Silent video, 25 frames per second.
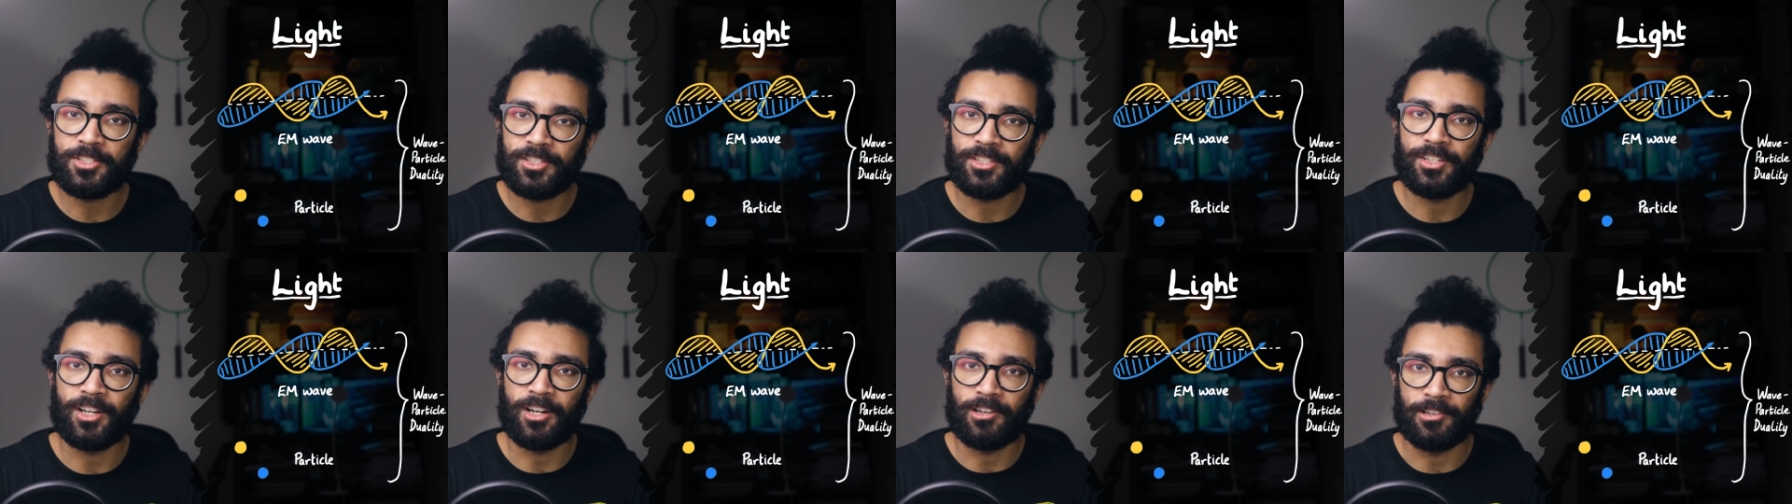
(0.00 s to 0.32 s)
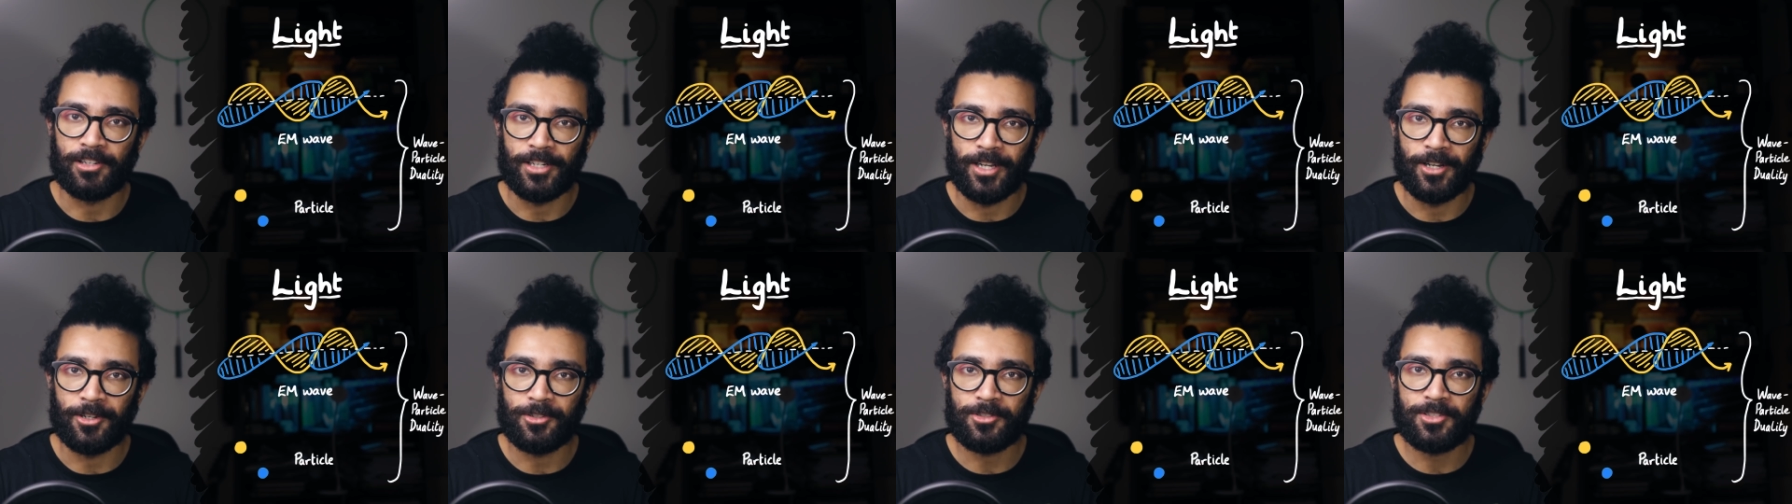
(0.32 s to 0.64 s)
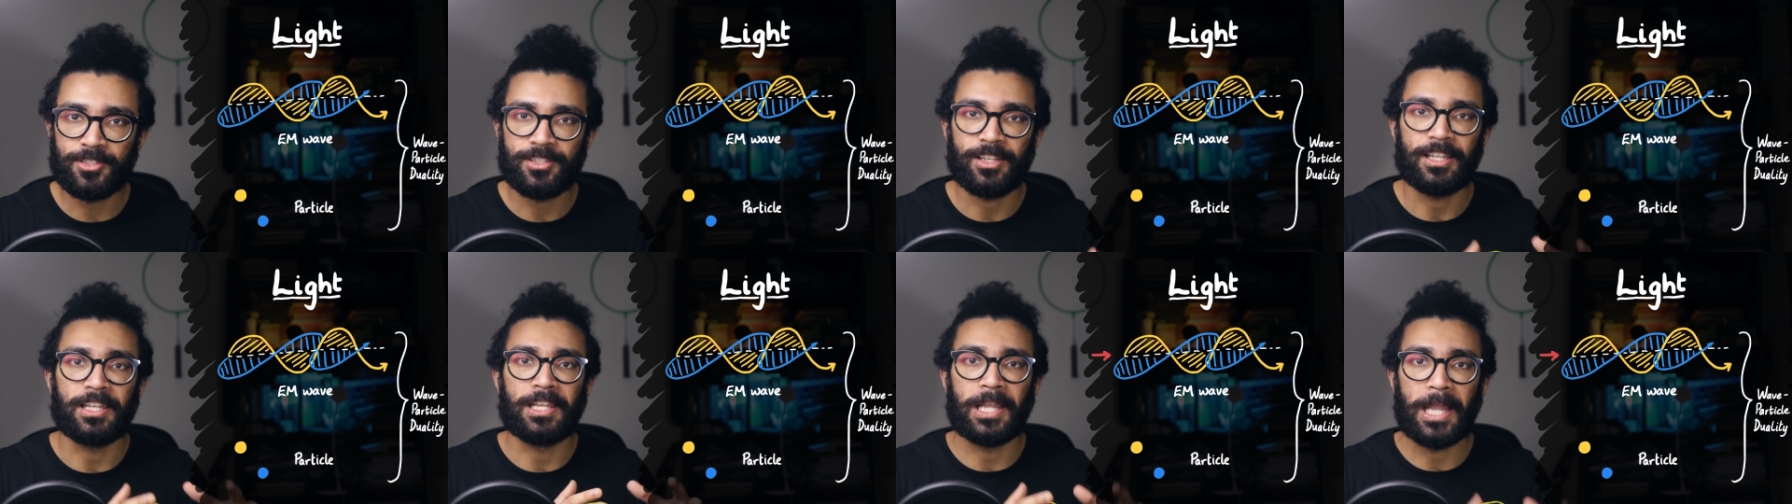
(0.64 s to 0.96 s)

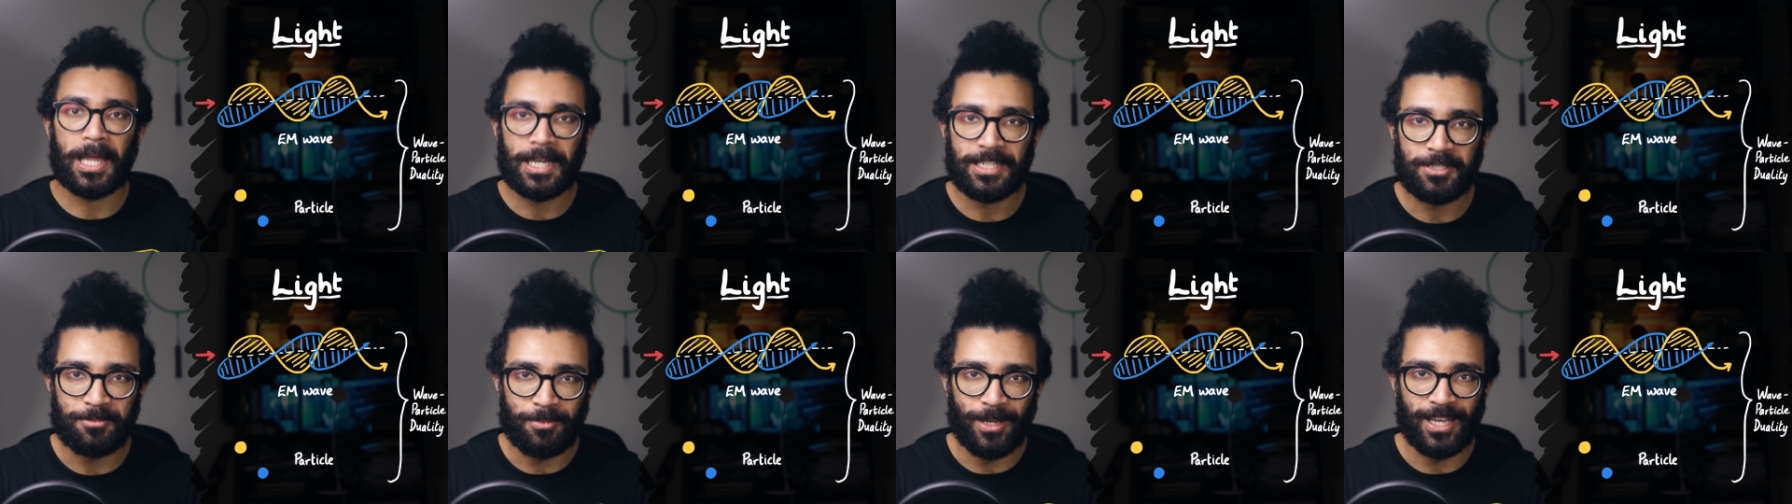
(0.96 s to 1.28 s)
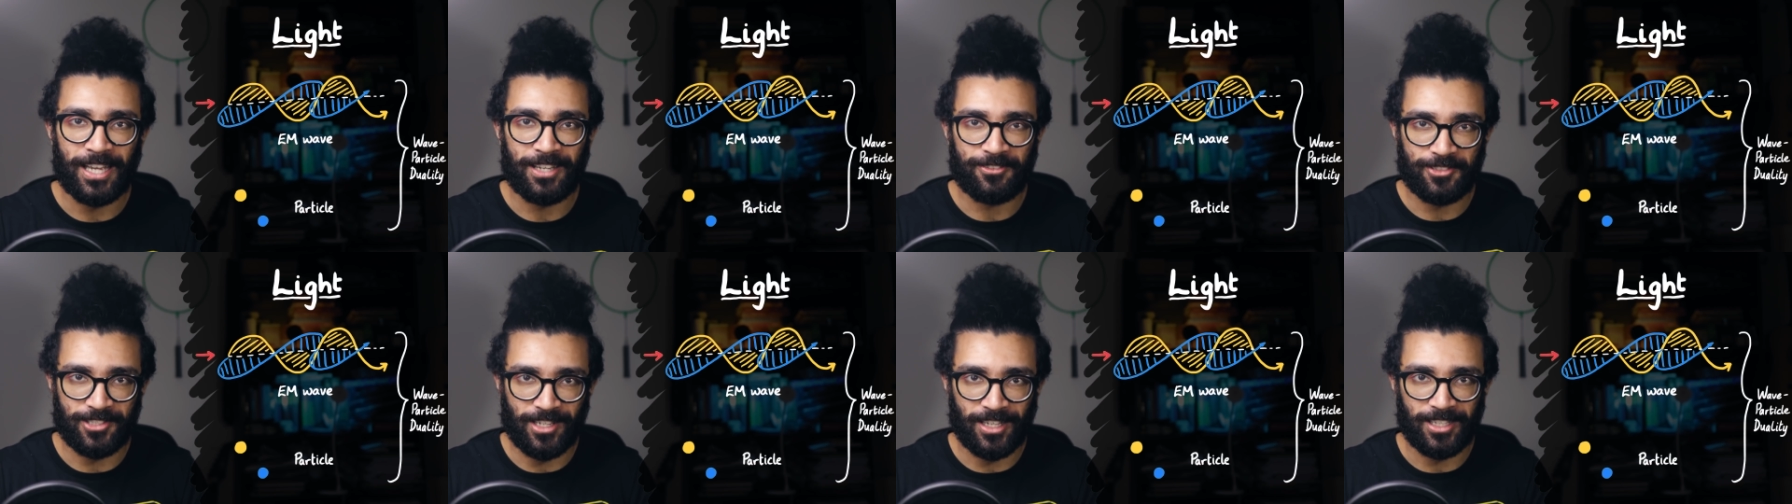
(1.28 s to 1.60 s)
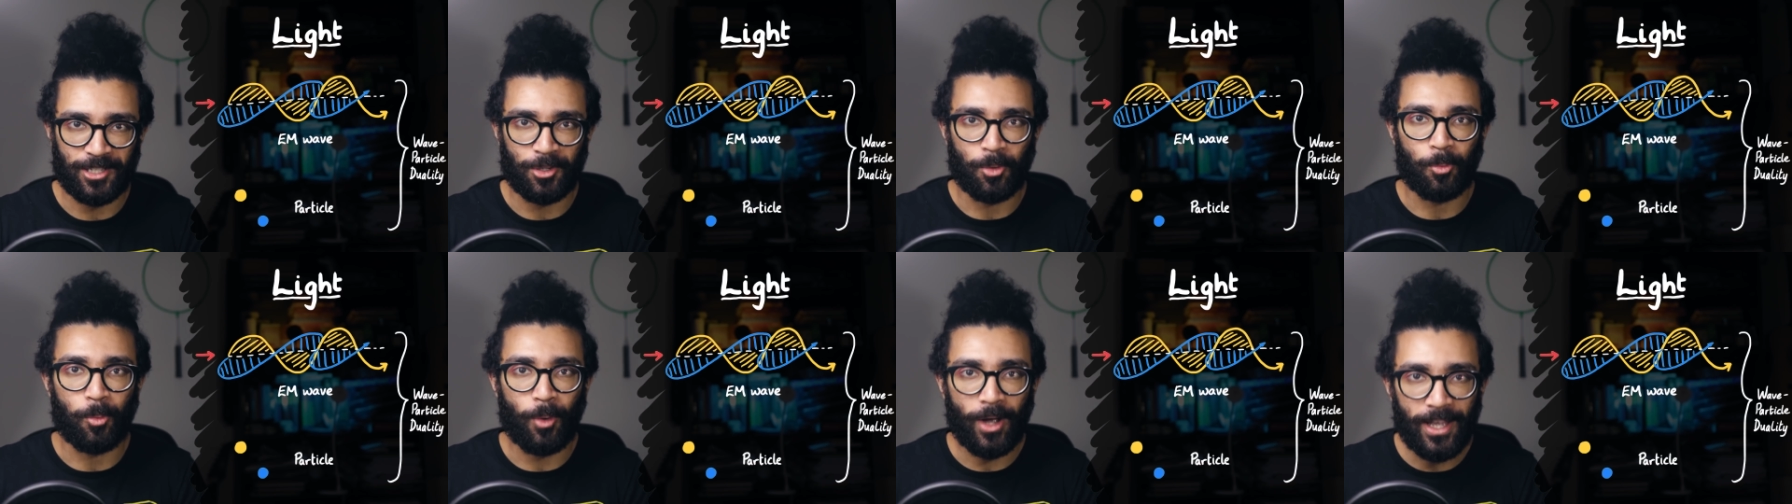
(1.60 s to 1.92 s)
scenarios, light behaves
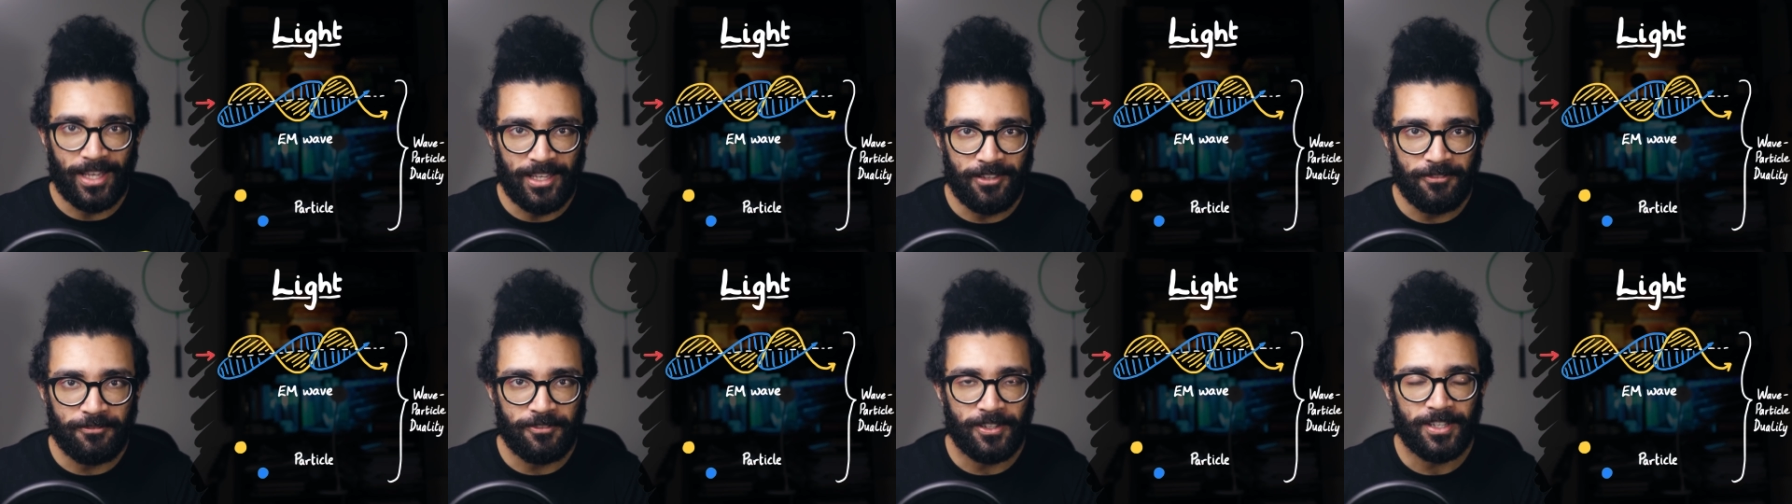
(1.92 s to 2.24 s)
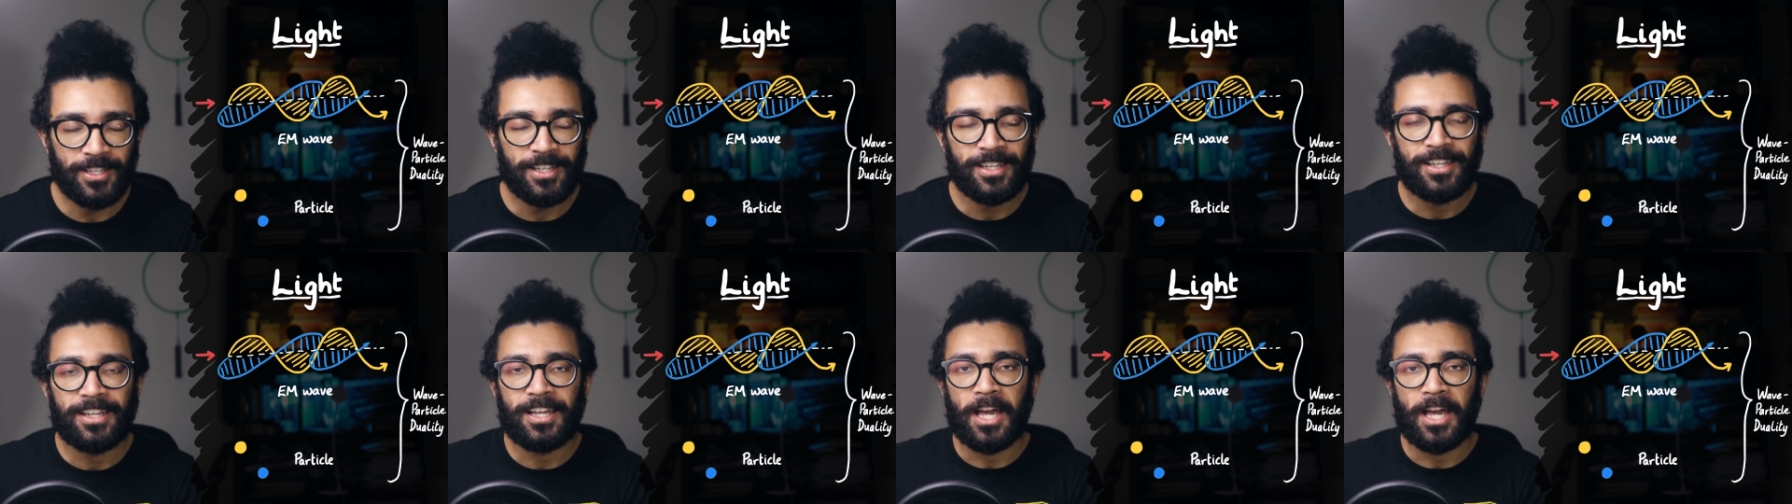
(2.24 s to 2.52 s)
like a wave,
*-*-*
With the pictures excluded, retype the records above verbatim.

### Solution for this exercise
Silent video, 25 frames per second.
(0.00 s to 0.32 s)
(0.32 s to 0.64 s)
(0.64 s to 0.96 s)

(0.96 s to 1.28 s)
(1.28 s to 1.60 s)
(1.60 s to 1.92 s)
scenarios, light behaves
(1.92 s to 2.24 s)
(2.24 s to 2.52 s)
like a wave,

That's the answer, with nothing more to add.